Toyota Motor Corp., the world’s largest automaker, recalled 6.76 million vehicles globally. The shares extended declines.
The five recalls involve 27 Toyota models, the Pontiac Vibe and the Subaru Trezia, the company said in an e-mail. Given some models are involved in duplicate recalls, the total number of vehicles remedied is 6.39 million, it said.
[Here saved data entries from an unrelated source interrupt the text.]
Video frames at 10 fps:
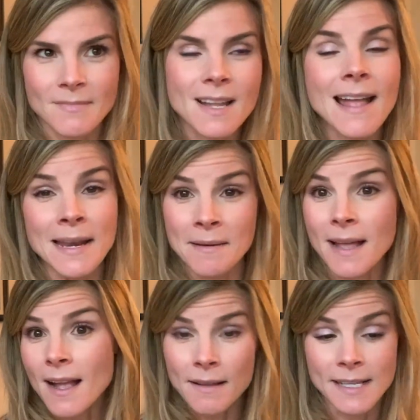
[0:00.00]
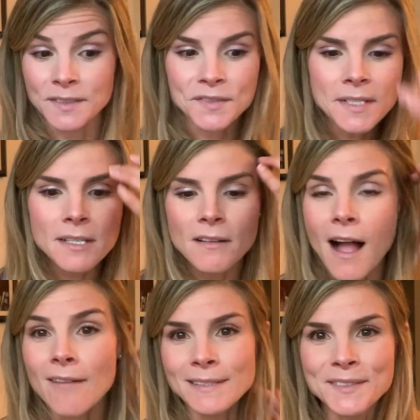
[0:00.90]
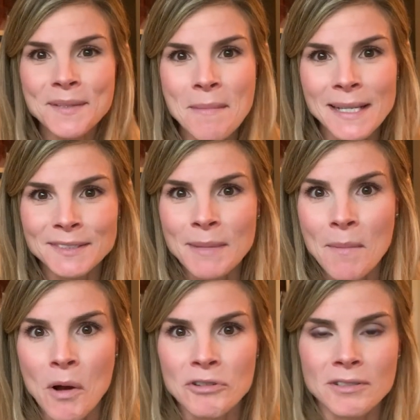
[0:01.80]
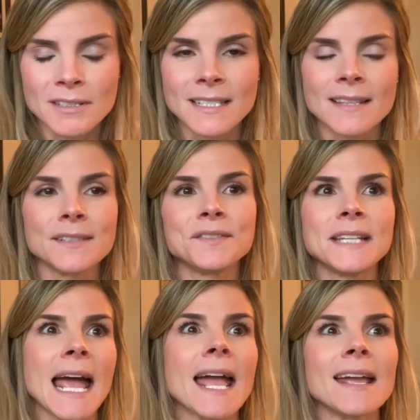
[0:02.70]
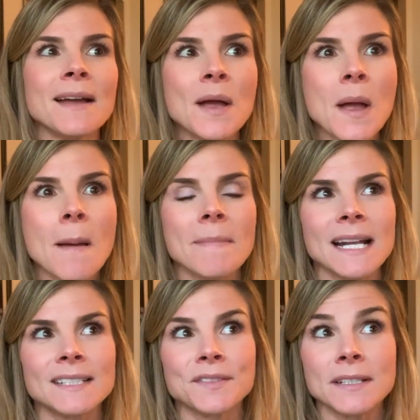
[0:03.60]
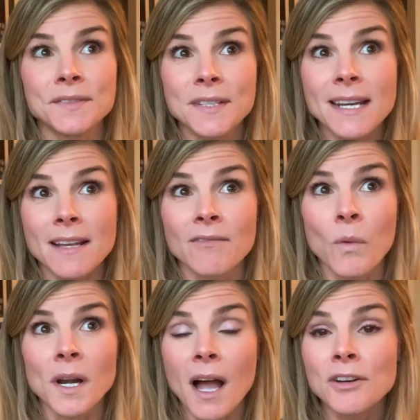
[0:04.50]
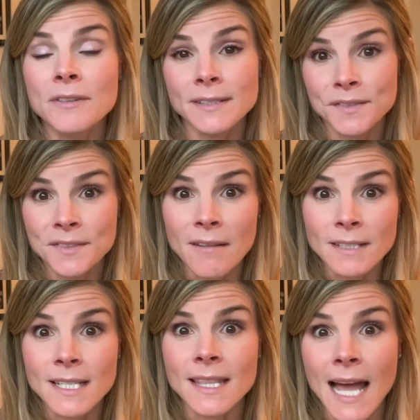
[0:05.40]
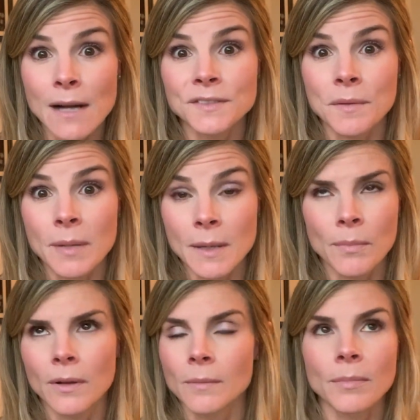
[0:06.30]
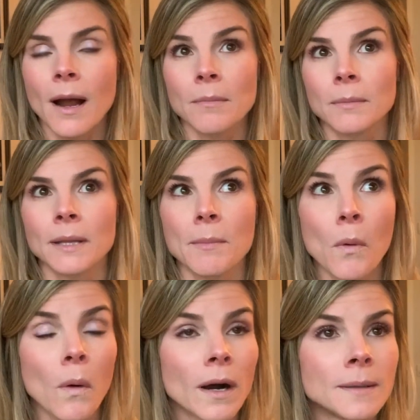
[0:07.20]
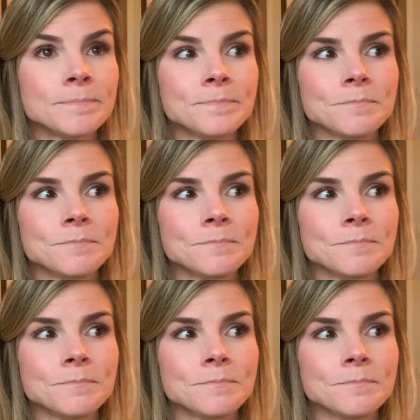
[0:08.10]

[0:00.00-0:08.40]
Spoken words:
And it still obviously makes me emotional to this day, because in a city of 170,000 people, probably more,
Toyota, which isn’t aware of any injuries or fatalities, said it’s recalling the vehicles for issues ranging from spiral cables to seat rails and engine starters, it said.
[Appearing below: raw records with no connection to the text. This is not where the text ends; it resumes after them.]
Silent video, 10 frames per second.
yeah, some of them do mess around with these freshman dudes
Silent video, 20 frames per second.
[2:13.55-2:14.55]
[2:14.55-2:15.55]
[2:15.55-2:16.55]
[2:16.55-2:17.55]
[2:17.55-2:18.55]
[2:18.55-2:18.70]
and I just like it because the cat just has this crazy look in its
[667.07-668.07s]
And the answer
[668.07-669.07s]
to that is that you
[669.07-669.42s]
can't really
President Akio Toyoda has pledged to improve Toyota’s recall process after regulators punished the company for covering up information and being too slow to call back more than 10 million vehicles in 2009 and 2010. General Motors Co. (GM) now faces similar scrutiny for its handling of flawed ignition switches that the company knew of as early as 2001 and has linked to at least 13 deaths.
Toyota fell by as much as 4.9 percent to 5,348 yen in Tokyo trading after the announcement. It traded at 5,409 yen, down 3.8 percent at 2:22 p.m. in Tokyo.
Toyoda has instituted a three-year freeze on new car plants to tilt the company’s priorities to quality and efficiency after the 2009-2010 recalls for problems tied to unintended acceleration.
Following its crisis, Toyota said it improved procedures that had been too dependent on decision-making in Japan and didn’t give regional operations the autonomy to make fixes. The carmaker also formed a global quality group that Toyoda has chaired.
Toyota agreed to pay $1.2 billion last month to end a U.S. probe of its attempt to hide safety defects in the largest criminal penalty imposed on an automaker in the U.S. The company admitted wrongdoing and submitted to reviews by an independent monitor that will assess its safety reporting practices.
It’s the second major global recall for Toyota this year. A recall of 1.9 million Prius hybrids in February covered more than half of the models sold since its debut 17 years ago. The company will update software to fix glitches that could cause them to lose power or shut down and stop.
Recalls haven’t slowed down earnings. Toyota has forecast profit for the year ending March 31 will surge to a record 1.9 trillion yen ($18.6 billion). The automaker has set a target of selling an unprecedented 10.32 million vehicles in 2014 after leading GM and Volkswagen AG in global auto deliveries for a second straight year in 2013.